With DeepSeek Model vLLM Backend
============ Serving Benchmark Result ============
Successful requests:                     1000      
Benchmark duration (s):                  131.96    
Total input tokens:                      243330    
Total generated tokens:                  188582    
Request throughput (req/s):              7.58      
Input token throughput (tok/s):          1844.00   
Output token throughput (tok/s):         1429.11   
---------------Time to First Token----------------
Mean TTFT (ms):                          64.49     
Median TTFT (ms):                        56.54     
P99 TTFT (ms):                           226.61    
-----Time per Output Token (excl. 1st token)------
Mean TPOT (ms):                          61.00     
Median TPOT (ms):                        57.76     
P99 TPOT (ms):                           142.52      
==================================================

With DeepSeek Model TGI Backend
============ Serving Benchmark Result ============
Successful requests:                     1000      
Benchmark duration (s):                  113.41    
Total input tokens:                      243330    
Total generated tokens:                  180307    
Request throughput (req/s):              8.82      
Input token throughput (tok/s):          2145.67   
Output token throughput (tok/s):         1589.94   
---------------Time to First Token----------------
Mean TTFT (ms):                          332.49    
Median TTFT (ms):                        324.67    
P99 TTFT (ms):                           708.42    
-----Time per Output Token (excl. 1st token)------
Mean TPOT (ms):                          25.51     
Median TPOT (ms):                        25.55     
P99 TPOT (ms):                           35.88   
==================================================

ywang96 commented 7 months ago

Could you share the hardware you're benchmarking on? I will take a look and try to repro

anindya-saha commented 7 months ago

Hi @ywang96 Its the standard AWS g5.4xlarge instance. Also, I ran multiple times to make sure the stats are consistent. I also did not enable flash-attention or quantization in any of them.

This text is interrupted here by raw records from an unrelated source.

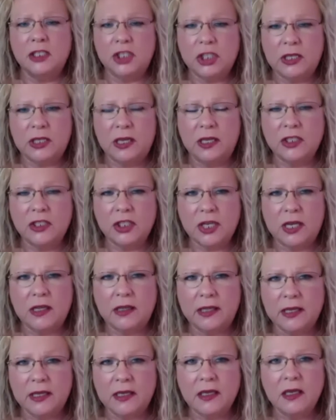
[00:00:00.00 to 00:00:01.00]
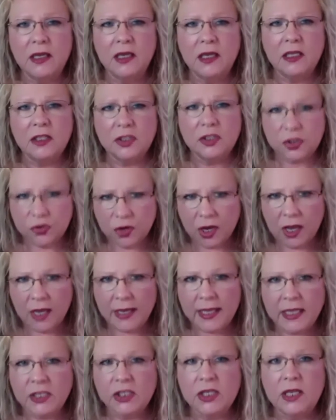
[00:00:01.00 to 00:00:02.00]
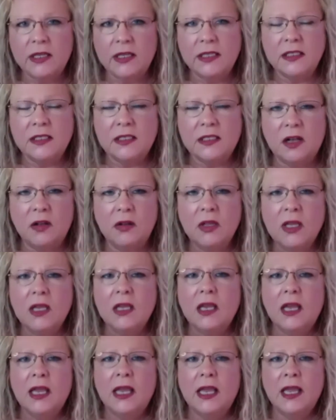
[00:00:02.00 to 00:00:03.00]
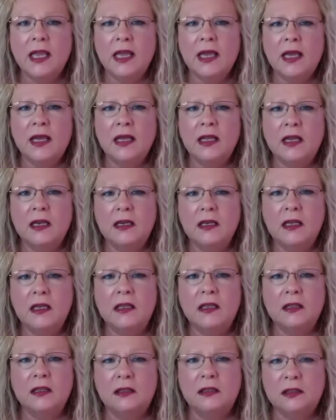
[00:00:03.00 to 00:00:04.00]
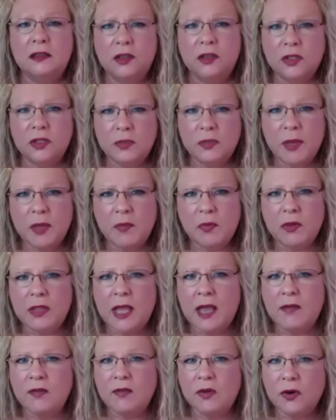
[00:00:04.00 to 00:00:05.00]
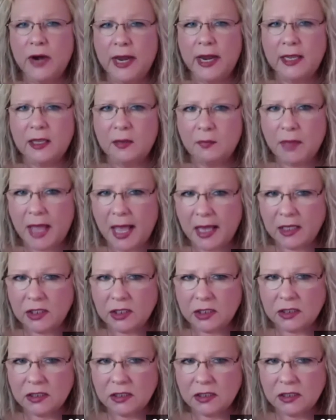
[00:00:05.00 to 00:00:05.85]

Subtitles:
angelic, strong angelic soul. And those people have great compassion.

Also, vLLM does not support eetq quantization. Could you also try the deepseek-ai/deepseek-coder-1.3b-instruct with a quantization mechanism.

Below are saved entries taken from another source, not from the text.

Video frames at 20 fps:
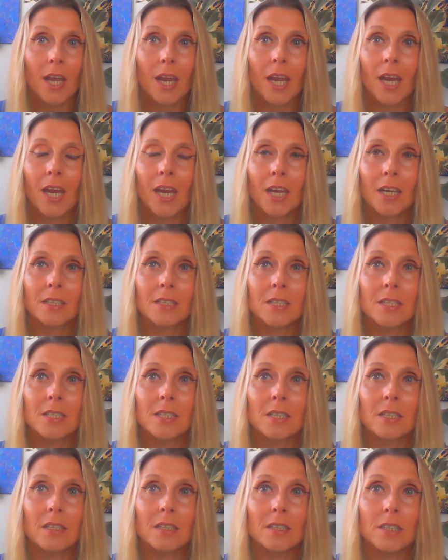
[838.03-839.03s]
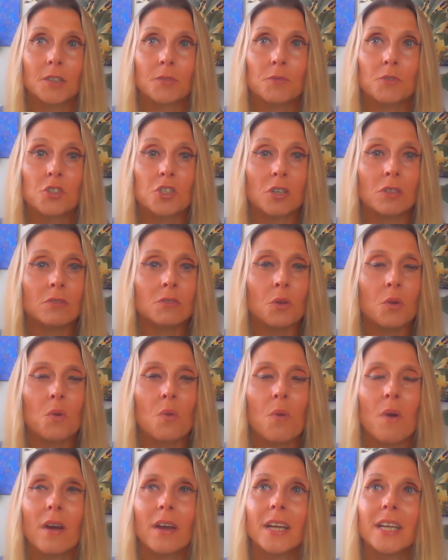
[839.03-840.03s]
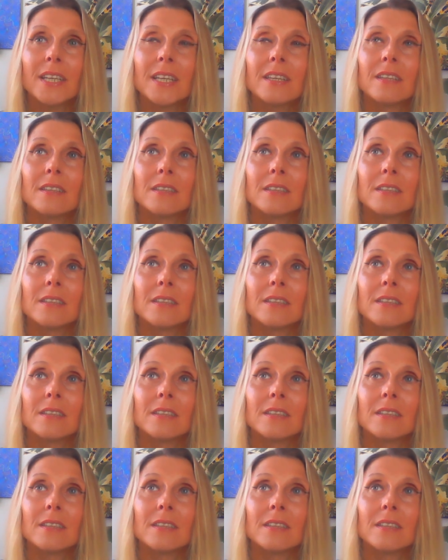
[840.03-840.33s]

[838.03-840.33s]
And Don Juan,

rbgo404 commented 7 months ago

TTFT is shocking!

youkaichao commented 7 months ago

FYI: you can run https://github.com/vllm-project/vllm/blob/main/collect_env.py to report more environment information.

I believe something is wrong in your environment. It doesn't need 6369.27 ms to get the first token for just a 1.3b model.

ywang96 commented 7 months ago

Hi @ywang96 Its the standard AWS g5.4xlarge instance. Also, I ran multiple times to make sure the stats are consistent.

@anindya-saha I'm actually a bit confused now because the plots you showed make more sense than the original results posted in the issue.

Currently, vllm will always try to schedule requests whenever possible which lead to very low TTFT as expected but also affect TPOT because of prefill blocking decode.

rbgo404 commented 7 months ago

Hey @ywang96, how does batch request happens in OpenAI Client? Can you share some information? I want to see how increasing the batch size impacts the performance

ywang96 commented 7 months ago

Hey @ywang96, how does batch request happens in OpenAI Client? Can you share some information? I want to see how increasing the batch size impacts the performance

IMO for batch processing - benchmarking with benchmark_throughput.py makes more sense.

anindya-saha commented 7 months ago

Hi @ywang96 I ran many experiments when I logged the issue. So the metrics was from one of the run outputs from there.

Anyway, I reran the experiments again to create the charts today. I updated the original post with the metrics from the graph.

anindya-saha commented 7 months ago

FYI: you can run https://github.com/vllm-project/vllm/blob/main/collect_env.py to report more environment information.

I believe something is wrong in your environment. It doesn't need 6369.27 ms to get the first token for just a 1.3b model.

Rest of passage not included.